古姨娘搖頭道:“說話是民間藏龍卧虎,其實哪有那麽容易?那些太醫雖然秉持着什麽中庸之道,但已經是這行業裏的頂尖翹楚,到如今連他們都診斷不出病因,還能指望誰呢?”
“醫理上診不出來,會不會是巫蠱詛咒?咱們要不要請高僧道士過來驅驅邪?”
古姨娘好懸沒讓口水嗆着,無奈地看着辛念,歎息道:“可見妹妹是真着急了,你向來不信這些的,這會兒卻要請高僧道士做法,世上果然有這樣靈驗的詛咒巫蠱,王妃還能活到今日?且你别怪我說話直,真有這樣靈驗法兒,我隻怕幕後的人第一個要除掉的就是你,而不是王妃。”
辛念:……
兩人又往前行,走沒兩步,忽見遠處二門外進來一人,龍行虎步身姿潇灑,雖然隔得遠,但隻憑這身材步伐,兩人也立刻認出來:是顧長亭。
離家一月有餘,端王爺終于回府了。
“王爺!”
古姨娘忍不住就喊了一聲,顧長亭聞聲相望,下一刻便轉身向這邊快步而來。不等到近前,便沉聲道:“念念,我聽說六仔和丫丫落水遇險,大病一場,他們如今怎樣了?我正要去清涼院,你這又是去了哪裏?”

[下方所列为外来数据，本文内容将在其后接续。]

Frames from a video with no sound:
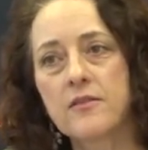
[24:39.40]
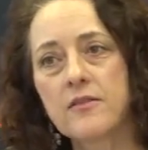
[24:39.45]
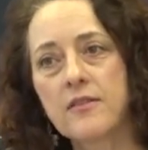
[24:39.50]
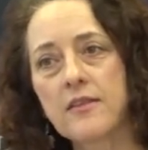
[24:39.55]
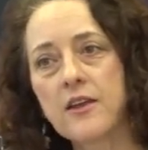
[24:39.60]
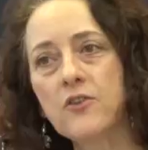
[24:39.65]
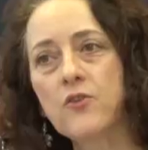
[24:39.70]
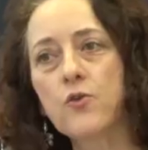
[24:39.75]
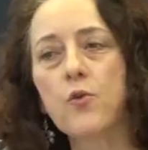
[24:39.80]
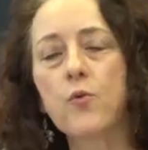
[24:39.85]

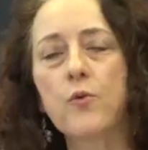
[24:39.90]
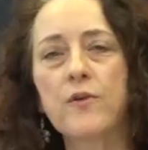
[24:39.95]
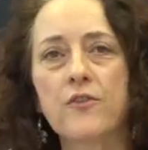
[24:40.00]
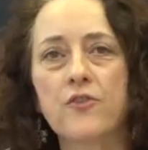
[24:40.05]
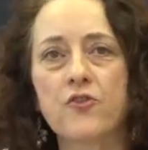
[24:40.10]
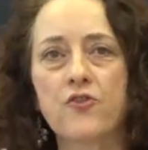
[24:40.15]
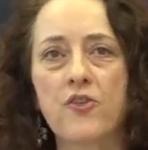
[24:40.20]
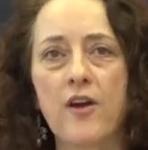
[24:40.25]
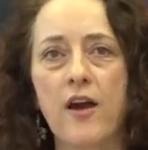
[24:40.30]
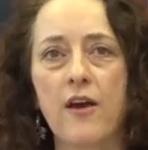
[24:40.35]
They do it with a
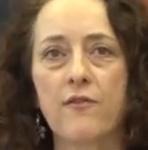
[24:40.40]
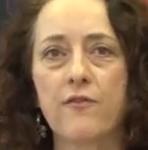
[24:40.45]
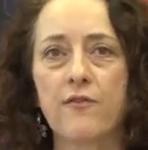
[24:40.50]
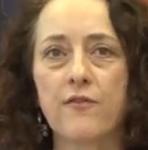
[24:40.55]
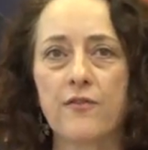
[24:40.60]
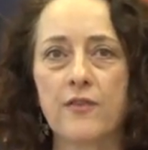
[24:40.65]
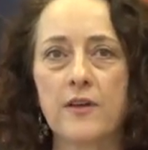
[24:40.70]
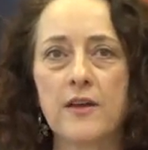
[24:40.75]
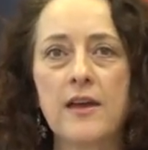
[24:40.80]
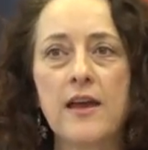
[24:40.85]

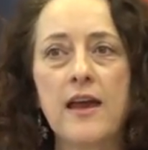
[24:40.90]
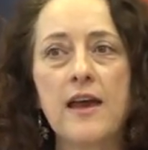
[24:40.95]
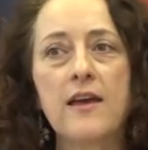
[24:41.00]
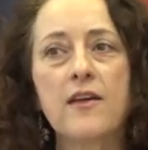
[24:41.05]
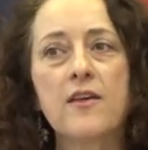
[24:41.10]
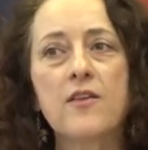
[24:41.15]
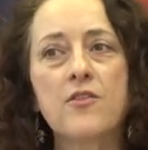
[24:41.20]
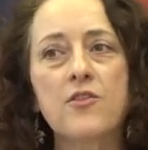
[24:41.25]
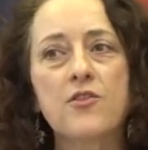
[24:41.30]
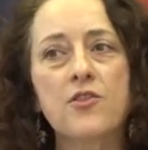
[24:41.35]
shove.
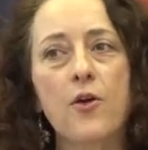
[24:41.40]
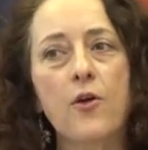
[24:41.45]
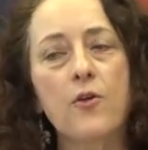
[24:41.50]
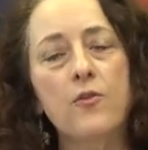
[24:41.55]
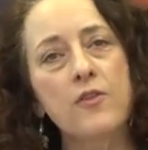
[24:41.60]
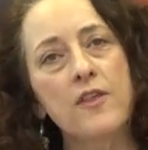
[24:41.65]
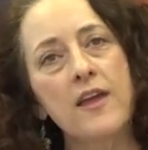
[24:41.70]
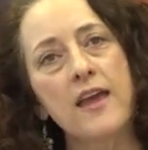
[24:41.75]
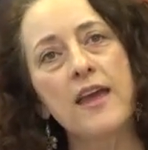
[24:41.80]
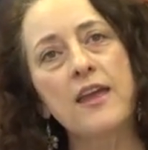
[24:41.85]

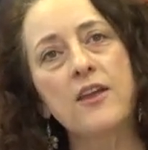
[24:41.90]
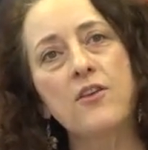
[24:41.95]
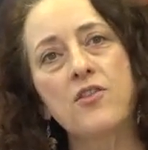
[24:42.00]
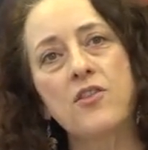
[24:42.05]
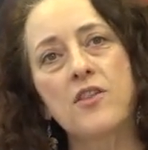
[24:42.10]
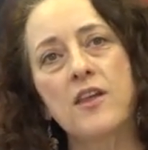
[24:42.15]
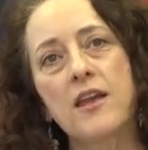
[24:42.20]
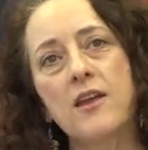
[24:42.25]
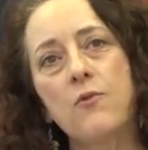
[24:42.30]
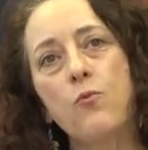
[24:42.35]
So there you
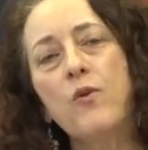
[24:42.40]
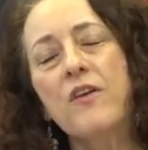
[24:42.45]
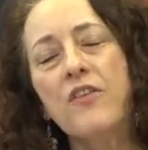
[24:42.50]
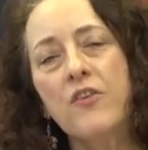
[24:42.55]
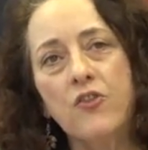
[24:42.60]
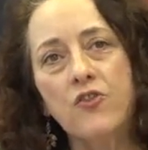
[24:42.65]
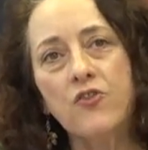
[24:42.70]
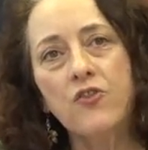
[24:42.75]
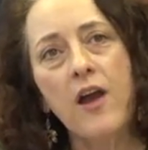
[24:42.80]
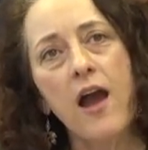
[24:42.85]
see, with
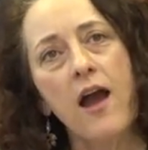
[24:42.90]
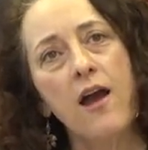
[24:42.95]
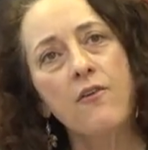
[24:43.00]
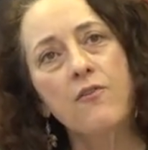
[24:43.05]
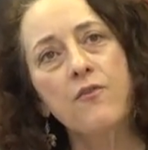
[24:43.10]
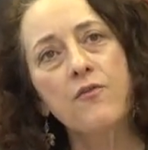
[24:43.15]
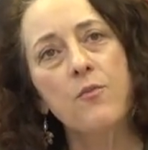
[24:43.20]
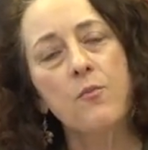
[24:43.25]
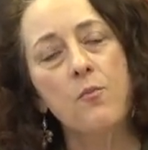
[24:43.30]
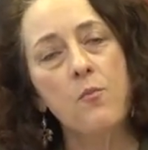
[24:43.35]
a
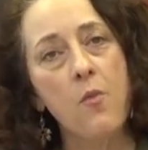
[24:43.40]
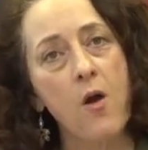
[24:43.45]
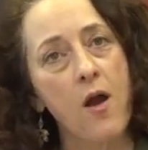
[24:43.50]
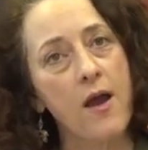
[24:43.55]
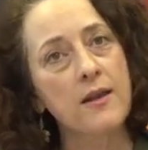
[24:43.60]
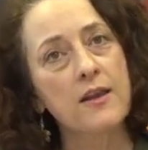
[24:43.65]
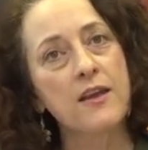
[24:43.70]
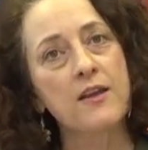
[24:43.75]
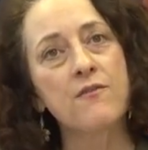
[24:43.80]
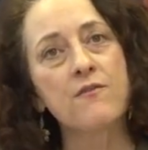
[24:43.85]
shove
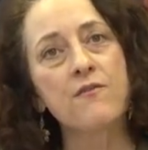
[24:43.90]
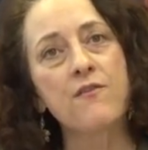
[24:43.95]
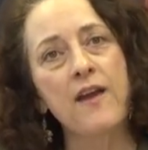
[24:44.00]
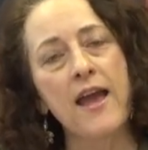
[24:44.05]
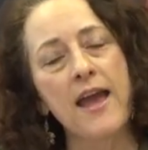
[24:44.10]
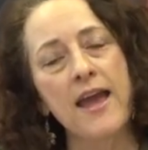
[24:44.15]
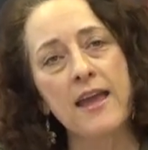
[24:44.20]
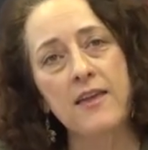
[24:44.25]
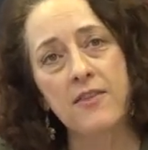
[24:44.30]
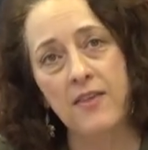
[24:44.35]
might
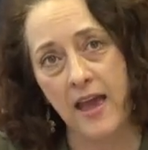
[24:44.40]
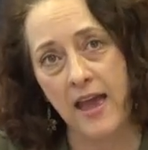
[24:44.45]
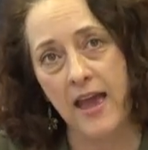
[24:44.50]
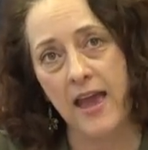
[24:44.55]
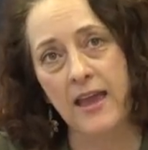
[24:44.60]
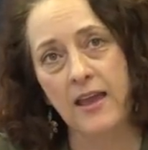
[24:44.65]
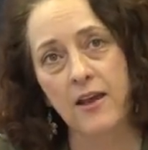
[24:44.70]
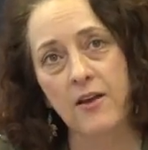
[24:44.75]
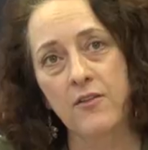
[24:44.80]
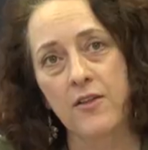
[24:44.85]
convey the
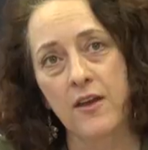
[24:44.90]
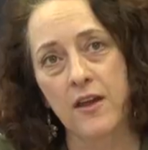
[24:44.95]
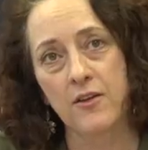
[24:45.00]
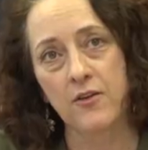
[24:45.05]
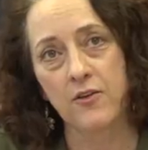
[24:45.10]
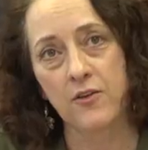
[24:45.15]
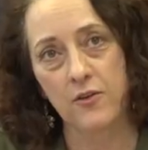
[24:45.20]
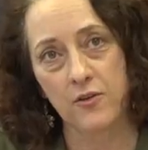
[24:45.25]
anger that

一邊說着,便來到近前,古姨娘忙蹲身行禮,顧長亭點點頭,卻隻緊緊拉着辛念手腕,關切道:“六仔和丫丫這幾天如何?不是我說你,孩子大病初愈,你怎麽還到處去?這又是去了哪裏?走,我們回清涼院,你正好和我說說到底是怎麽回事?好端端怎麽就落水了?我聽說還有生了苔藓的湖石……”
“王爺。”
辛念眼見顧長亭這是關心則亂了,心中有些安慰,卻不肯随他去,反而抓住他的手,輕聲道:“六仔和丫丫早就好了,這個時辰,他們在壽甯宮陪着老祖宗還沒回來,你倒也不必着急看他們,你該立刻去探望的,是王妃,王妃我看着情況不太好,先前請你在民間找大夫,到底找到沒有?你怎麽也沒個回信?”